At Tundra Restaurant Supply we not only specialize in selling everything for the restaurant (like parts, equipment and more), but we are also staffed with a large, knowledgeable customer service department. We’re here to help you with your restaurant needs, so be sure to call us at 888-388-6372, live chat with us on the website, or contact us via email at https://www.etundra.com/about/contact-us/.
Read below to check out some common questions we receive in our customer service department and through our social media channels. Some of these may sound familiar!

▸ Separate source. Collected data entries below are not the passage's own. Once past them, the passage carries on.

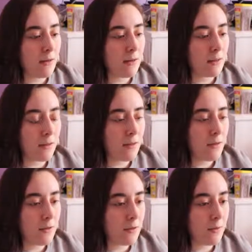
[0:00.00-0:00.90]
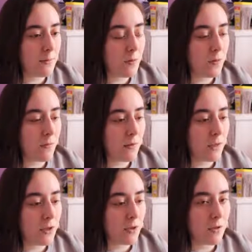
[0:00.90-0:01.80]
Because I think there's some sort of
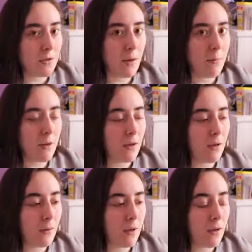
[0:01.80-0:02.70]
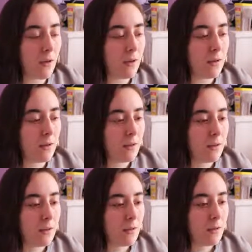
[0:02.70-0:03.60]
glitch or something going on.
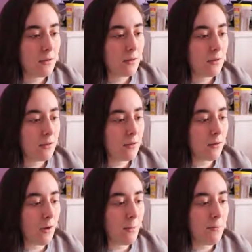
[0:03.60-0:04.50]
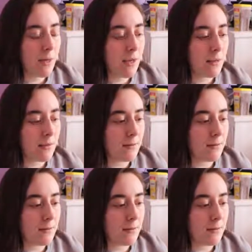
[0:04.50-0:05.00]
So I'll be back in a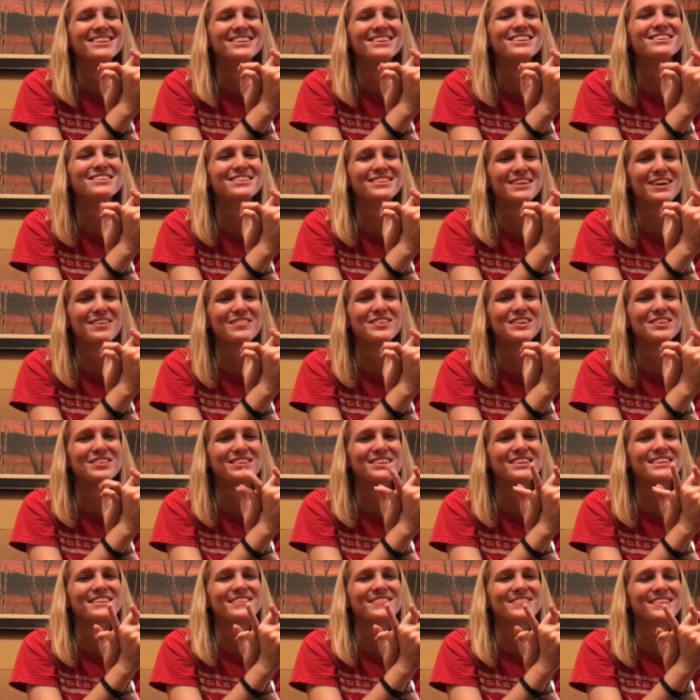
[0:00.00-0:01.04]
You saw me
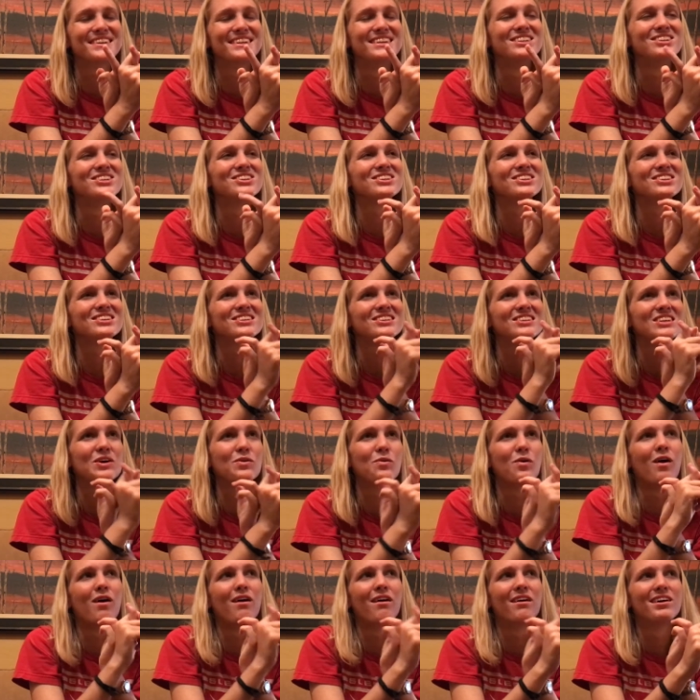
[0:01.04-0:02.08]
just flinch
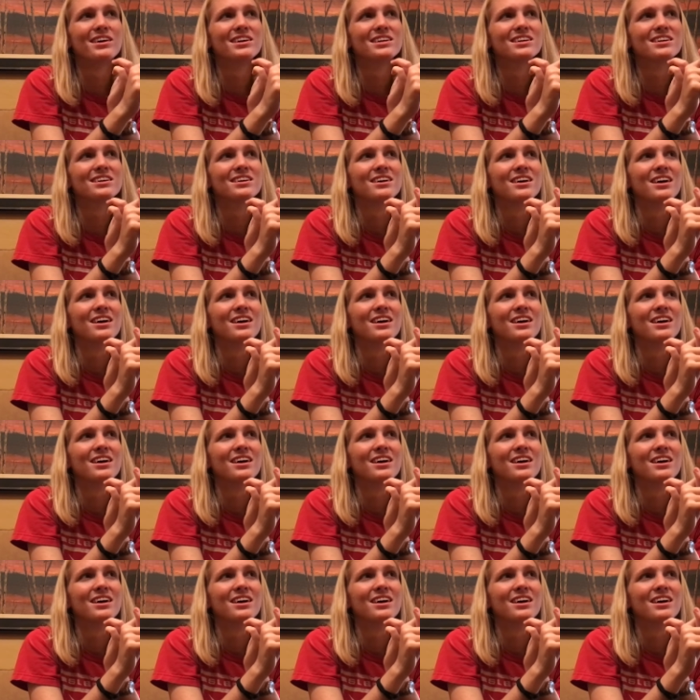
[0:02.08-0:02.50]
so hard.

Question #1 – Gas fryer lighting woes
“I have an Imperial Elite 40 propane gas fryer. It ran out of propane the other day so I filled the bottle. But now gas won’t come through to pilot when depressed to light. I gave it plenty of time to clear line, but it seems like no gas is being allowed through? I took off supply from the fryer and I’m getting gas through the regulator at the tank to the fryer. It is only one year old, but could it be the gas valve? Nothing in trouble shooting to deal with this other than turning on gas tank or depressing pilot long enough which I have. Any help is appreciated.” – Bobby
Answer: Keep it clean
It could be that when you filled the tank that some debris got into the pilot orifice. Disconnect the gas tube from the bottom of the pilot and drop out the orifice and make sure the hole is not blocked. This sometimes happens because most gas line have some debris in them. For more info, check out our Commercial Deep Fryer Buying & Maintenance Guide with videos to help you clean a fryer, boil out a deep fryer, filter fry oil and more.
Question #2 – NSF Certified
“Must the equipment be NSF certified to be used in America? For example, a bakery oven. Thanks!” – Anthony
Answer: Better safe than sorry
Equipment is not required to be NSF certified but we would definitely recommend that you buy NSF certified equipment since that will help you with the health inspector and improve your kitchen’s food safety. To be absolutely sure for the rules and regulations in your area, call your local health department and ask them.
Question #3 – Thermometer Readings
“I have this thermometer for my grill station. My cooks complain that it’s broken. It reads the temp at the tip, unlike other cheap instant-reads that usually read somewhere in the center of the probe. Why doesn’t this thermometer indicate where it reads the temp in a busy-line-cook-proof way? The cheap ones have a little dimple in the probe to indicate where the temperature is being taken from.
This is an irrelevant problem if you are temping a sixth pan of gravy (over 140? OK!). But it becomes pretty important when a few undercooked or overcooked steaks get comped every night because the thermometer isn’t idiot-proof.” – Dan
Answer: Check the spec sheet for your specific thermometer
Be sure to check spec sheet for your specific thermometer. In your case, it states that the PDT-300 reads at the tip. When we show this thermometer to our customers, we clearly tell them that it reads at the tip, making it ideal for thin foods. That said, it can also be used for thick foods, like the gravy you mentioned. Just make sure the thin tip is in the “geometric center” of the product (using the FDA language), which is more commonly referred to as the thickest part of the product.
Also, the dimple on the probe of dial stem thermometers does not indicate the point of temperature measurement. The area between the dimple to the end of the probe (~ 2 inches) is the distance along which the temperature is averaged. It is the average temperature that shows on the dial. That is the reason dial stem thermometers cannot accurately measure the temperature of foods that are less than 2 inches thick.